Comme M. Govereau aurait dû demander des dommages-intérêts afin que sa réclamation ait quelque chance de succès, je l'autorise à modifier sa Déclaration.

[12]      Les faits avancés dans la Déclaration de M. Govereau laissent entrevoir peu de chances de succès. Je ne peux toutefois pas affirmer qu'il est clair que M. Govereau ne peut pas obtenir gain de cause ou que sa réclamation est futile, à condition qu'elle soit modifiée pour qu'il soit clair qu'elle vise essentiellement l'obtention de dommages-intérêts en vertu de la Charte. M. Govereau a soixante jours pour produire une déclaration amendée. Les paragraphes 1, 2 et 6 de la partie de ce document qui vise les réparations demandées doivent être supprimés dans la Déclaration amendée. M. Govereau peut ajouter une demande de réparation sous forme de dommages-intérêts généraux. Il peut aussi se prévaloir de cette occasion pour préciser quelle réparation il sollicite en vertu de la Charte. Suite à la signification par la poste de la Déclaration amendée à l'avocat de la Couronne, la Couronne aura trente jours pour présenter sa défense. Les dépens suivront l'issue de la cause.


" John A. Hargrave "

Protonotaire

Vancouver (Colombie-Britannique)

Le 4 mai 1998

Traduction certifiée conforme

Christiane Delon. LL.L.

     COUR FÉDÉRALE DU CANADA

     SECTION DE PREMIÈRE INSTANCE

     AVOCATS INSCRITS AU DOSSIER

N0 DU GREFFE :      T-64-98

INTITULÉ DE LA CAUSE :      Melvin Govereau,

     requérant,

     et

    

     Sa Majesté la Reine,

     intimée.

LIEU DE L'AUDIENCE :      Vancouver (C.-B.)

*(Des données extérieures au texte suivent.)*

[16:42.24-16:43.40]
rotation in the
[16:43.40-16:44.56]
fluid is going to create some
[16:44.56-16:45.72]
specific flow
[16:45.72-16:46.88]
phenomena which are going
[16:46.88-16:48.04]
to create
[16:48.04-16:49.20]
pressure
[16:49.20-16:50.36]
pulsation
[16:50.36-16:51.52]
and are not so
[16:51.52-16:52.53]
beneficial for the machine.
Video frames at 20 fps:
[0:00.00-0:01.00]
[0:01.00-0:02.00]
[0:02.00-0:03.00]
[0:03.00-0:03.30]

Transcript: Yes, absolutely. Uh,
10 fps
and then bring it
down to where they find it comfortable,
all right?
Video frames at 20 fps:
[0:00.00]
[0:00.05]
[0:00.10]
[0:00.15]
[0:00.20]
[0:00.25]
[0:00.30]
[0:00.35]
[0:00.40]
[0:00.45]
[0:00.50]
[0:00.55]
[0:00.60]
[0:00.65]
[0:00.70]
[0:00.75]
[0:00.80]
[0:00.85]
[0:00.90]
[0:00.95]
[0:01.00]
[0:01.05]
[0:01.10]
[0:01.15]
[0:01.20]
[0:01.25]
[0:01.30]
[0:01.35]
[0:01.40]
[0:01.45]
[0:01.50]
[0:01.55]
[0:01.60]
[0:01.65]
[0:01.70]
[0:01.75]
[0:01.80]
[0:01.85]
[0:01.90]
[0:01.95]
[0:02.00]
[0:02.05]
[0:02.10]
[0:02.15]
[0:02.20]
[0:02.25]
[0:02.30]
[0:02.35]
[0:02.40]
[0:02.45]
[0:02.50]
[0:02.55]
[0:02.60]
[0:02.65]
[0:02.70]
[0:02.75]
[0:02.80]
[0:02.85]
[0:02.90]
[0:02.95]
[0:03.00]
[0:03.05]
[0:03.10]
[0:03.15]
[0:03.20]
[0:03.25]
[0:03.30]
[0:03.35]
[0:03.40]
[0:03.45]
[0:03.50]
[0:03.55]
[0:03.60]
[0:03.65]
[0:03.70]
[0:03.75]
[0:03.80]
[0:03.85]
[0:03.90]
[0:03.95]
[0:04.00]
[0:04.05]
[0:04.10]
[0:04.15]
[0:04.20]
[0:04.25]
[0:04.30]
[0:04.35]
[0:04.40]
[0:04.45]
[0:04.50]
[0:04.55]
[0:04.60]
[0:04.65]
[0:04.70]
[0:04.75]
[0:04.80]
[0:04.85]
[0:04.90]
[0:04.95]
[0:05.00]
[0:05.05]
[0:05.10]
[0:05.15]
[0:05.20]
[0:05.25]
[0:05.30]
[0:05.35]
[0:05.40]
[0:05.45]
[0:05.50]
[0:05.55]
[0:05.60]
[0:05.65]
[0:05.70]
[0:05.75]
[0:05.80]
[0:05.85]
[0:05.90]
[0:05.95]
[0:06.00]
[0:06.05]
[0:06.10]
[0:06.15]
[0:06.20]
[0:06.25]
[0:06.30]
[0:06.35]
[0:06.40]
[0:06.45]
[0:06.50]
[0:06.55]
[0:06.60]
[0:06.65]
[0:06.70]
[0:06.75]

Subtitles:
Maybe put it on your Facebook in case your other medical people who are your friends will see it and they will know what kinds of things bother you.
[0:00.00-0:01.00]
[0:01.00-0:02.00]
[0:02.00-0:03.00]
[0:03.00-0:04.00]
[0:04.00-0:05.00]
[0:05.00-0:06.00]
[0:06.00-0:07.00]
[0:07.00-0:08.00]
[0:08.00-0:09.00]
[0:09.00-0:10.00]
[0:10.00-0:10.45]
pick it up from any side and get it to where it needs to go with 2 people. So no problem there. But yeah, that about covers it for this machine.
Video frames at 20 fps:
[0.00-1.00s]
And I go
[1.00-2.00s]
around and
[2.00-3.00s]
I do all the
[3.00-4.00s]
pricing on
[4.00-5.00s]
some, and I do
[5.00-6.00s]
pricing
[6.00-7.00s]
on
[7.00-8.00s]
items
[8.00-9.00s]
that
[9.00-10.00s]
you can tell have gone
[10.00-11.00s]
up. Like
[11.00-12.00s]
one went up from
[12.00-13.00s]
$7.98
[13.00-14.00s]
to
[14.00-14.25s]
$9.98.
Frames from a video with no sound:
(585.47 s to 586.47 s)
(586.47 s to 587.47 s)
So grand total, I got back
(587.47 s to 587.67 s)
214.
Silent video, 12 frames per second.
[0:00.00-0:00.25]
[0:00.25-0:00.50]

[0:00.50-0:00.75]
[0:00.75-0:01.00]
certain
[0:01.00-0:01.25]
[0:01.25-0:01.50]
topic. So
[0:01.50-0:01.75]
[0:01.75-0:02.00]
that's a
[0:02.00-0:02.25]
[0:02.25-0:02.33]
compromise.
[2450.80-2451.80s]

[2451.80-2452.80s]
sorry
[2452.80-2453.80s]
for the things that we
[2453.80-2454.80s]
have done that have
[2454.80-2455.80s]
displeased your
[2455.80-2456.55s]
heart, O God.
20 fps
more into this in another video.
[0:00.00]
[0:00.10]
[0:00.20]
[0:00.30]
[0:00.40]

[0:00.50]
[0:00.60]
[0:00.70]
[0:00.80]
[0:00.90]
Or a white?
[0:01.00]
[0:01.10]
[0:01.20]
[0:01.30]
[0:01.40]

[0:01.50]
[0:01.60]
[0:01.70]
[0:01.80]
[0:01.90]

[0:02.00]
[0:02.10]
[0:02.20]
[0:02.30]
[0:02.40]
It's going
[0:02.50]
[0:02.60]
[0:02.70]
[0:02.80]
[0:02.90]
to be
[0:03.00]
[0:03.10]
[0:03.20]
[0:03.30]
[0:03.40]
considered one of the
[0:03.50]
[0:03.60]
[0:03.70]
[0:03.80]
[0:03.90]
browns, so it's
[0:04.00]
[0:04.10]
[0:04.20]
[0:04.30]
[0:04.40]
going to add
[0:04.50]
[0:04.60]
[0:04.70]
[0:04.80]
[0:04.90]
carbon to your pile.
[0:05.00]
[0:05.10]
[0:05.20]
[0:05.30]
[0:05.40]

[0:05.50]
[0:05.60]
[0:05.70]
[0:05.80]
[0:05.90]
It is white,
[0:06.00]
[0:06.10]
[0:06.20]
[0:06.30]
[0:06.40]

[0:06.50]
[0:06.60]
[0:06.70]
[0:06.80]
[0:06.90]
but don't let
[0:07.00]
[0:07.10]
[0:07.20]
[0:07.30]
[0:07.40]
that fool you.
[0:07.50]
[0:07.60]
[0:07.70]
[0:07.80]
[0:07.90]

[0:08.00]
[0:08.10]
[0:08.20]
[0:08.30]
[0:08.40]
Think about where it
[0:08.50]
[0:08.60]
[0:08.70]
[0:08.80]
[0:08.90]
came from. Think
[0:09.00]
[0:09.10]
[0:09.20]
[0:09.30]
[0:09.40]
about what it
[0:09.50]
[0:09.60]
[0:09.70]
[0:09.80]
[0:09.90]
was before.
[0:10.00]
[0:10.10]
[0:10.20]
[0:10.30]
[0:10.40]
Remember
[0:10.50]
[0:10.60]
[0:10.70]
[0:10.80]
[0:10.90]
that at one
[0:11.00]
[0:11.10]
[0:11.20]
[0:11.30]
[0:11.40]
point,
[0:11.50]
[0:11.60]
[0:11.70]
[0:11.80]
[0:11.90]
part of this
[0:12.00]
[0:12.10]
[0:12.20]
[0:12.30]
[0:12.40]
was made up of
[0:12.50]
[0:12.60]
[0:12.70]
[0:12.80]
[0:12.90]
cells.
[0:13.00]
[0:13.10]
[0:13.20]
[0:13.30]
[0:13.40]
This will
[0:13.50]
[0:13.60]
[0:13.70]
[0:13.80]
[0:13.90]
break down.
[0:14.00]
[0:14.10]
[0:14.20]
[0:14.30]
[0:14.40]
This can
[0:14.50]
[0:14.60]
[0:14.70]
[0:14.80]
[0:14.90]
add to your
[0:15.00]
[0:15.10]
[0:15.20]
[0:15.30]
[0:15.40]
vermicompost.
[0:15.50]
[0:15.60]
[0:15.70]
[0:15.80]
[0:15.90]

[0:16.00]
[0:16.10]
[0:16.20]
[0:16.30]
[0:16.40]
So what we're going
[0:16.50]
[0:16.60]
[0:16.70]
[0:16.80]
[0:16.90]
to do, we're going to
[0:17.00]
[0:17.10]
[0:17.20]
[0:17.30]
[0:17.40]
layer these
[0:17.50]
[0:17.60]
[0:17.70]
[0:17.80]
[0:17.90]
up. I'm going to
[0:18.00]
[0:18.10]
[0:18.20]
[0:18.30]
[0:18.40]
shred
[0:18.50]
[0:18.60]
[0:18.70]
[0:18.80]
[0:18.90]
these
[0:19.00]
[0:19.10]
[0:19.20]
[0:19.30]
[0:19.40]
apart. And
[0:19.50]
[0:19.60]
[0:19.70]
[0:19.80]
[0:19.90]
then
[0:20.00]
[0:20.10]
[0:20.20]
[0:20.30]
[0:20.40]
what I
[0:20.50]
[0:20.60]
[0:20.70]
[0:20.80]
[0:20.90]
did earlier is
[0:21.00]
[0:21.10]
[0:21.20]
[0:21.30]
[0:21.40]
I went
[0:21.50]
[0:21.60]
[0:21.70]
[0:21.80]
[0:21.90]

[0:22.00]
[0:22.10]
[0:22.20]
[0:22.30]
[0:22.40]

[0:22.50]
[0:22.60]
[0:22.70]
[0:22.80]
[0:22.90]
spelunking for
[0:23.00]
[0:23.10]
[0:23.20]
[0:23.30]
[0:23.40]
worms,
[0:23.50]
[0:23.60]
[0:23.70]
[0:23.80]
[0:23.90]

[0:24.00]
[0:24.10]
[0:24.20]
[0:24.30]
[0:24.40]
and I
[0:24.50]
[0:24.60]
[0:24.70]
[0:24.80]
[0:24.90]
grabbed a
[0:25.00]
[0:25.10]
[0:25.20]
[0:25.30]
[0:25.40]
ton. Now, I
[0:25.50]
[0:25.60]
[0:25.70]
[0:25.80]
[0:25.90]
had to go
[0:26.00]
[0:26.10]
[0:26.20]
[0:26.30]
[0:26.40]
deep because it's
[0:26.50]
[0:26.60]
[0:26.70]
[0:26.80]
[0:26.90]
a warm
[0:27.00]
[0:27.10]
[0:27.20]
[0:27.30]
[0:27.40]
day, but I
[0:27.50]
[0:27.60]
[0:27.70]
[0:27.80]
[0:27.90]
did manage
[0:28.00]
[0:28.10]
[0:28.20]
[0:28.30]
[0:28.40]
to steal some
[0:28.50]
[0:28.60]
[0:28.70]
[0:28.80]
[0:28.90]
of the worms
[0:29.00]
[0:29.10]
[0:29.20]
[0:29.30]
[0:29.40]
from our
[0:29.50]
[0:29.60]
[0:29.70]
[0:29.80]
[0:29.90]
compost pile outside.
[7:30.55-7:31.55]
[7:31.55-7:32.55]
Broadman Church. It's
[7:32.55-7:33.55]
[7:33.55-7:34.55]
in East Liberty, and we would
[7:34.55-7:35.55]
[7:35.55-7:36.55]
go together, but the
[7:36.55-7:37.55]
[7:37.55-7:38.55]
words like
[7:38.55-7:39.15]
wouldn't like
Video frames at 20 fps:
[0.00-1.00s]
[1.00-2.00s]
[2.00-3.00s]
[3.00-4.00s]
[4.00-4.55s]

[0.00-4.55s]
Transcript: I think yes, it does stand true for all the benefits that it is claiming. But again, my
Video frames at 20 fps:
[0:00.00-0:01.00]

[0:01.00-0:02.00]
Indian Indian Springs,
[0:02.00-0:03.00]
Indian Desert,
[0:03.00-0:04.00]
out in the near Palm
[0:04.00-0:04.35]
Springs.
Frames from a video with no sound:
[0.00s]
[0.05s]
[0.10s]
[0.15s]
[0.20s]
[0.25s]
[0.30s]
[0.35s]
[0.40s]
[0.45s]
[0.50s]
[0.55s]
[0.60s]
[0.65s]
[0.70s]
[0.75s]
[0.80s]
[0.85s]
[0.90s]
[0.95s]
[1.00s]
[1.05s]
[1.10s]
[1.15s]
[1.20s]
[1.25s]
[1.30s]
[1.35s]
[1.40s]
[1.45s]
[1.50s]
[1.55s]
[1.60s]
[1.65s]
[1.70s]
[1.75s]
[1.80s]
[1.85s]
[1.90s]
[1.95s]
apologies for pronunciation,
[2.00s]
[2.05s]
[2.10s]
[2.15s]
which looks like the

MOTIFS DE L'ORDONNANCE DE: M. JOHN HARGRAVE, PROTONOTAIRE

DATE : le 5 mai 1998

ONT COMPARU :

     M. Melvin Govereau                  requérant
     Me Simon Fothergill                  pour l'intimée

AVOCATS INSCRITS AU DOSSIER :

     M. Melvin Govereau                  se représentant lui-même
     George Thomson                  pour l'intimée, SMR

     Sous-procureur général

     du Canada

__________________

1      Dans la présente affaire, la requête de l'intimée repose notamment sur les règles 401 et 419. La règle 401 traite des comparutions conditionnelles lorsque la compétence est mise en cause et la règle 419 traite, entre autres, de la radiation d'un acte de procédure en l'absence d'une cause d'action valable. La compétence de la Cour fédérale peut être contestée en vertu de la règle 419(1)(a) : Mobarakizadeh c. Canada (1994) 23 Imm. L.R. (2d) 93. Depuis le dépôt de la requête, les Règles de la Cour fédérale (1998) sont entrées en vigueur. Il n'est plus nécessaire de déposer une comparution conditionnelle car l'intimé à qui on signifie une déclaration peut soulever une objection quant à la compétence de la Cour sans consentir formellement à celle-ci. Le texte de l'ancienne règle 419 est maintenant repris à la règle 221.

2      Dans la présente affaire, l'intimée ne plaide pas qu'il n'y a pas un ensemble de règles de droit fédérales qui soit essentiel à la solution du litige, ni que la loi invoquée dans l'affaire n'est pas une loi du Canada. Je n'ai donc pas à me pencher sur ces questions.